Efficiency of text processing [was: That UTF-8 Rant]

From: Juliusz Chroboczek (jec@dcs.ed.ac.uk)
Date: Sun Aug 01 1999 - 16:25:58 EDT


Christophe PIERRET <cpierret@businessobjects.com>:

CP> Looking at my code and rethinking about its design, I really
CP> prefer the UTF-16 versions versus the UTF-8 ones (even if
CP> surrogates are not that simple to handle).

That sounds interesting. Could you please explain this? (My gut
instinct would be that the need to reduce to canonical form at some
point nullifies any advantages that UTF-16 gives over UTF-8.)

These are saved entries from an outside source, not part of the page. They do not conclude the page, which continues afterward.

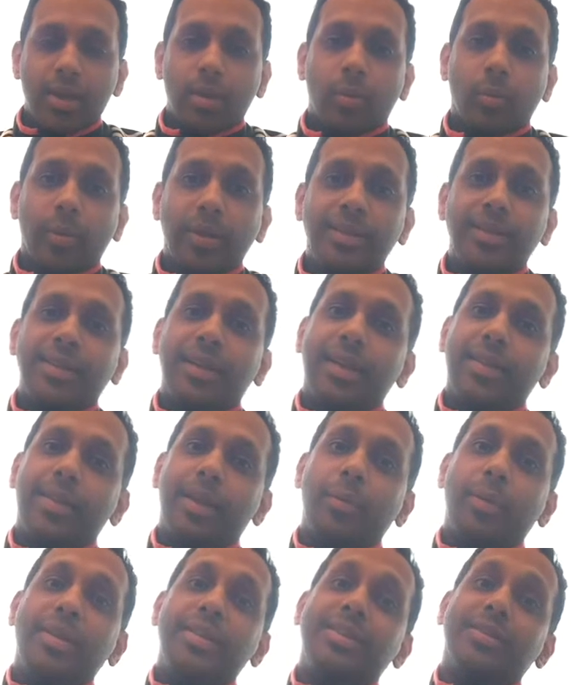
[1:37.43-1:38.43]
winter,
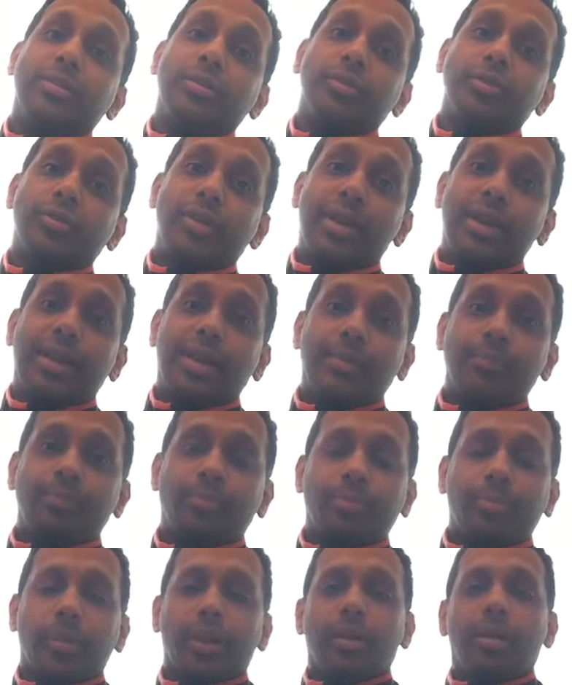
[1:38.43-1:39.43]
they went to Australia
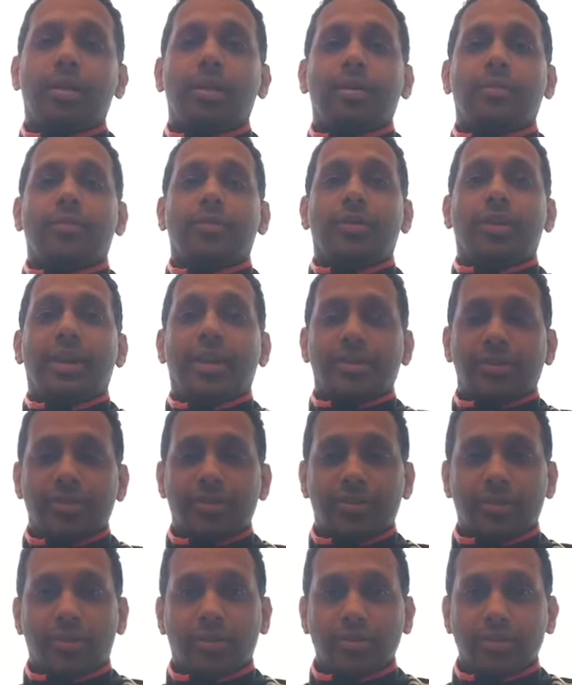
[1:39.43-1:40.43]
for an
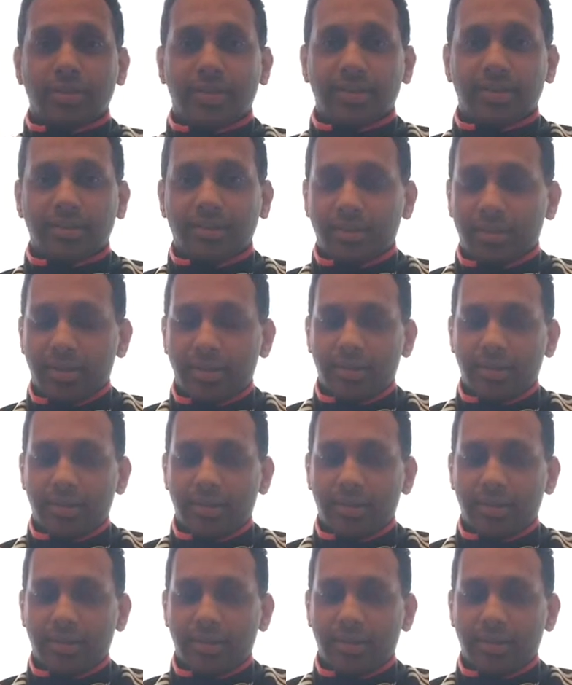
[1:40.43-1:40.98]
Ashes contest.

CP> I benchmarked most of my algorithms on pentium II machines and the
CP> results are: Efficiency of Unicode text processing algorithms
CP> depends on encodings AND language.

CP> In my case: Sorting any latin script language is faster with UTF-8
CP> (using Unicode Collation Algorithm) while it was faster to use
CP> UTF-16 for Japanese or Russian. The same applies to regex search.

This might be a processor-specific thing. The Intel machines are
surprisingly good at dealing with unaligned and eight-bit memory
accesses. You'd probably find different results on machines with poor
support for such accesses, such as Alphas and most RISC processors.

I wonder what IA-64 (Merced) will be like in this respect.

Sincerely,

                                        J.